Fraser Valley Centre, British Columbia Cancer Centre, Surrey, BC, Canada.
Acta Oncol. 2010 Oct;49(7):1040-4. doi: 10.3109/0284186X.2010.509736.
PURPOSE/BACKGROUND: Validating a predictive model for late rectal bleeding following external beam treatment for prostate cancer would enable safer treatments or dose escalation. We tested the normal tissue complication probability (NTCP) model recommended in the recent QUANTEC review (quantitative analysis of normal tissue effects in the clinic).
One hundred and sixty one prostate cancer patients were treated with 3D conformal radiotherapy for prostate cancer at the British Columbia Cancer Agency in a prospective protocol. The total prescription dose for all patients was 74 Gy, delivered in 2 Gy/fraction. 159 3D treatment planning datasets were available for analysis. Rectal dose volume histograms were extracted and fitted to a Lyman-Kutcher-Burman NTCP model.

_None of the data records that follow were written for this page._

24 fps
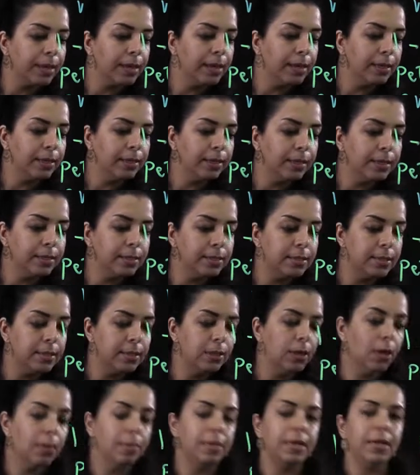in the
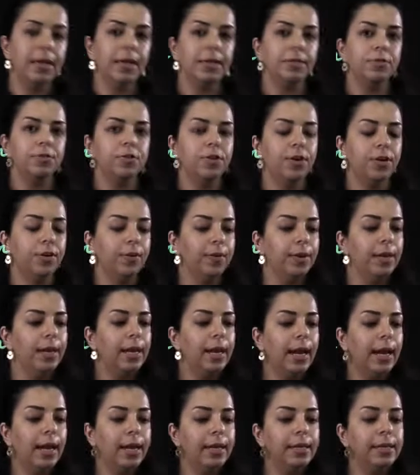denominator,
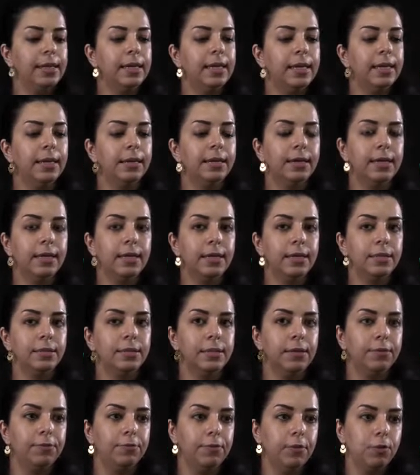and here is
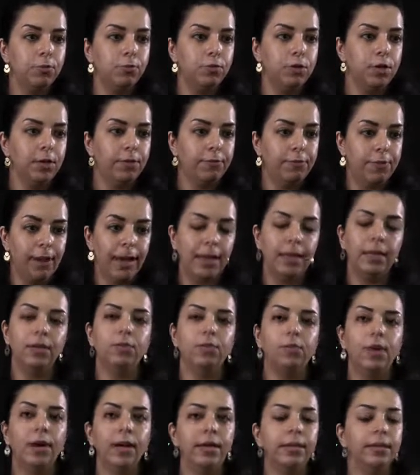the future value,
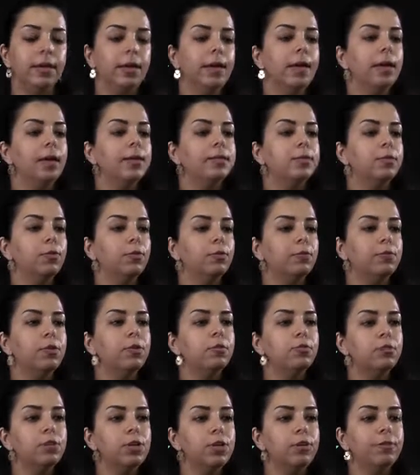right? So
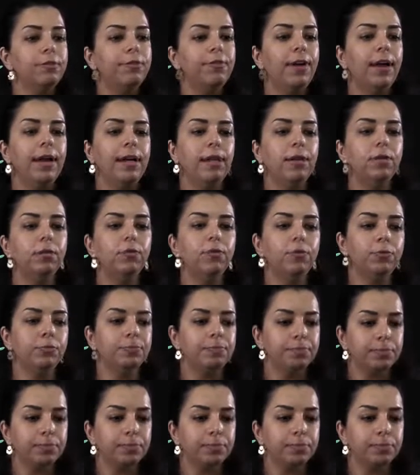future value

Late rectal bleeding (>grade 2) was observed in 12/159 patients (7.5%). Multivariate logistic regression with dose-volume parameters (V50, V60, V70, etc.) was non-significant. Among clinical variables, only age was significant on a Kaplan-Meier log-rank test (p=0.007, with an optimal cut point of 77 years). Best-fit Lyman-Kutcher-Burman model parameters (with 95% confidence intervals) were: n = 0.068 (0.01, +infinity); m =0.14 (0.0, 0.86); and TD50 = 81 (27, 136) Gy. The peak values fall within the 95% QUANTEC confidence intervals. On this dataset, both models had only modest ability to predict complications: the best-fit model had a Spearman's rank correlation coefficient of rs = 0.099 (p = 0.11) and area under the receiver operating characteristic curve (AUC) of 0.62; the QUANTEC model had rs=0.096 (p= 0.11) and a corresponding AUC of 0.61. Although the QUANTEC model consistently predicted higher NTCP values, it could not be rejected according to the χ(2) test (p = 0.44).
Observed complications, and best-fit parameter estimates, were consistent with the QUANTEC-preferred NTCP model. However, predictive power was low, at least partly because the rectal dose distribution characteristics do not vary greatly within this patient cohort.
目的/背景:验证一种用于预测前列腺癌外照射治疗后迟发性直肠出血的预测模型,将使治疗更安全或提高剂量。我们测试了最近 QUANTEC 综述(临床中正常组织效应的定量分析)中推荐的正常组织并发症概率(NTCP)模型。
161 例前列腺癌患者在不列颠哥伦比亚癌症中心前瞻性协议中接受 3D 适形放疗。所有患者的总处方剂量为 74 Gy,分 2 Gy/次给予。有 159 个 3D 治疗计划数据集可供分析。提取直肠剂量体积直方图,并拟合到 Lyman-Kutcher-Burman NTCP 模型中。
159 例患者中有 12 例(7.5%)发生迟发性直肠出血(>2 级)。多变量逻辑回归分析显示剂量-体积参数(V50、V60、V70 等)无统计学意义。在临床变量中,只有年龄在 Kaplan-Meier 对数秩检验中具有统计学意义(p=0.007,最佳截断点为 77 岁)。最佳拟合的 Lyman-Kutcher-Burman 模型参数(95%置信区间)为:n=0.068(0.01,+无穷大);m=0.14(0.0,0.86);TD50=81(27,136)Gy。峰值值落在 95%QUANTEC 置信区间内。在这个数据集上,这两个模型都只能适度地预测并发症:最佳拟合模型的斯皮尔曼等级相关系数 rs=0.099(p=0.11),接收器工作特征曲线(AUC)下面积为 0.62;QUANTEC 模型的 rs=0.096(p=0.11),相应的 AUC 为 0.61。尽管 QUANTEC 模型预测的 NTCP 值较高,但根据 χ(2)检验(p=0.44)不能拒绝。
观察到的并发症和最佳拟合参数估计与 QUANTEC 首选的 NTCP 模型一致。然而,预测能力较低,部分原因是直肠剂量分布特征在该患者队列中变化不大。